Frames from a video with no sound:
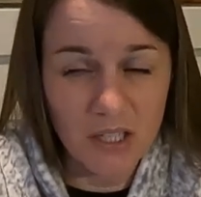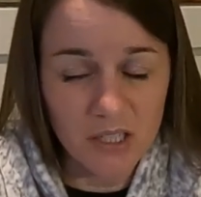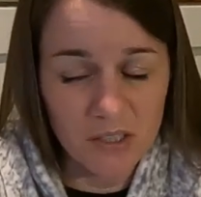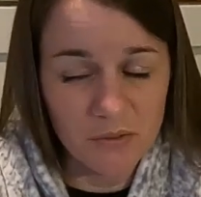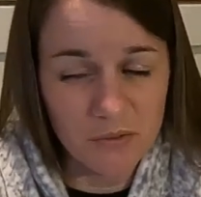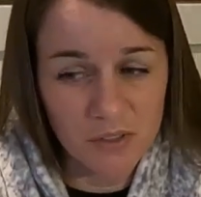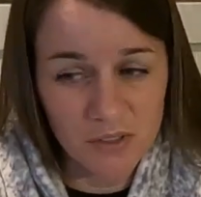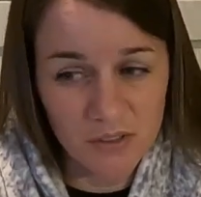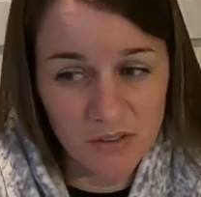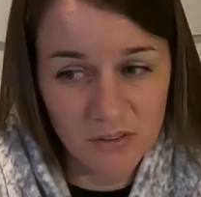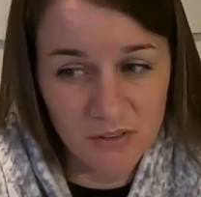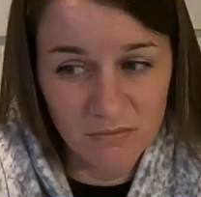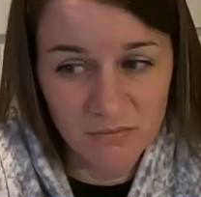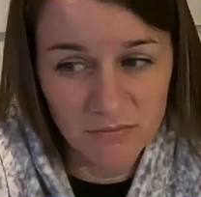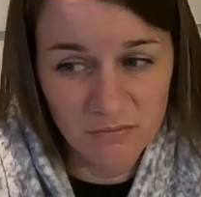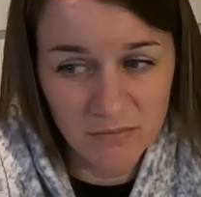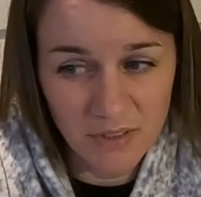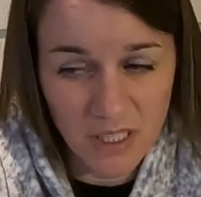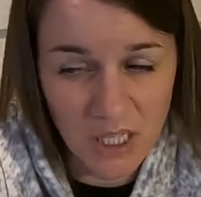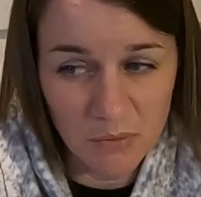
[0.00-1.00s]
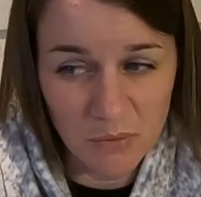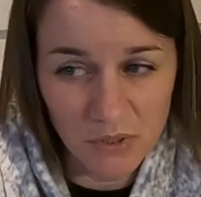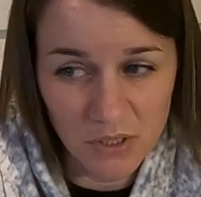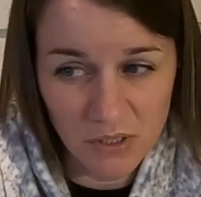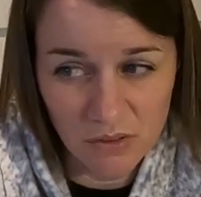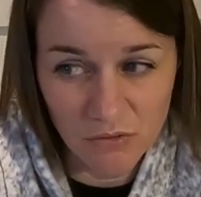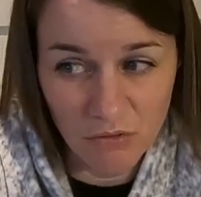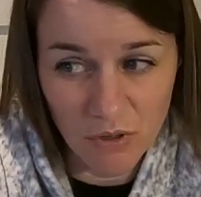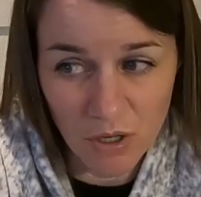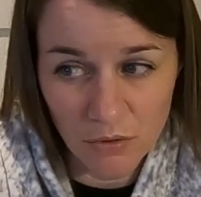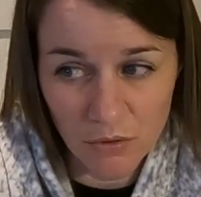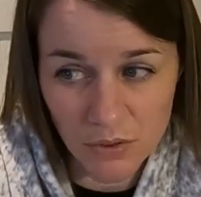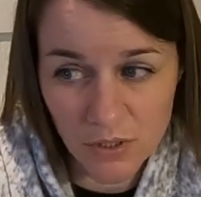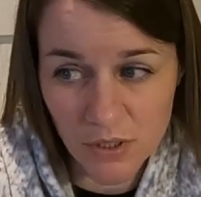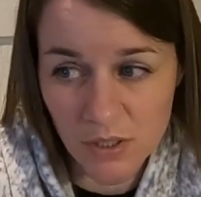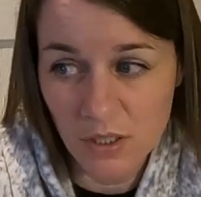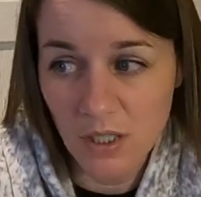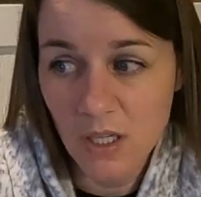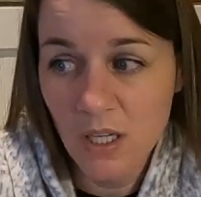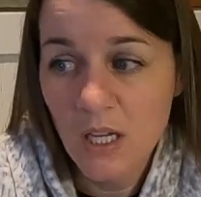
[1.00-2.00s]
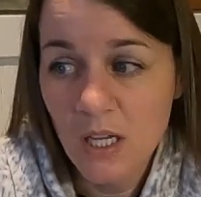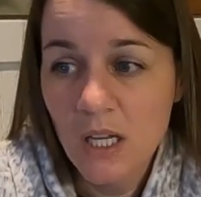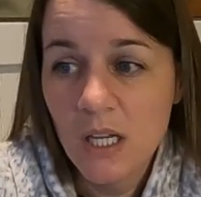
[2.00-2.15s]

It was gross.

----------

What the task asks »
None of the pictures belong in the copy; repeat all other material exactly.

Your solution »
Frames from a video with no sound:
[0.00-1.00s]
[1.00-2.00s]
[2.00-2.15s]

It was gross.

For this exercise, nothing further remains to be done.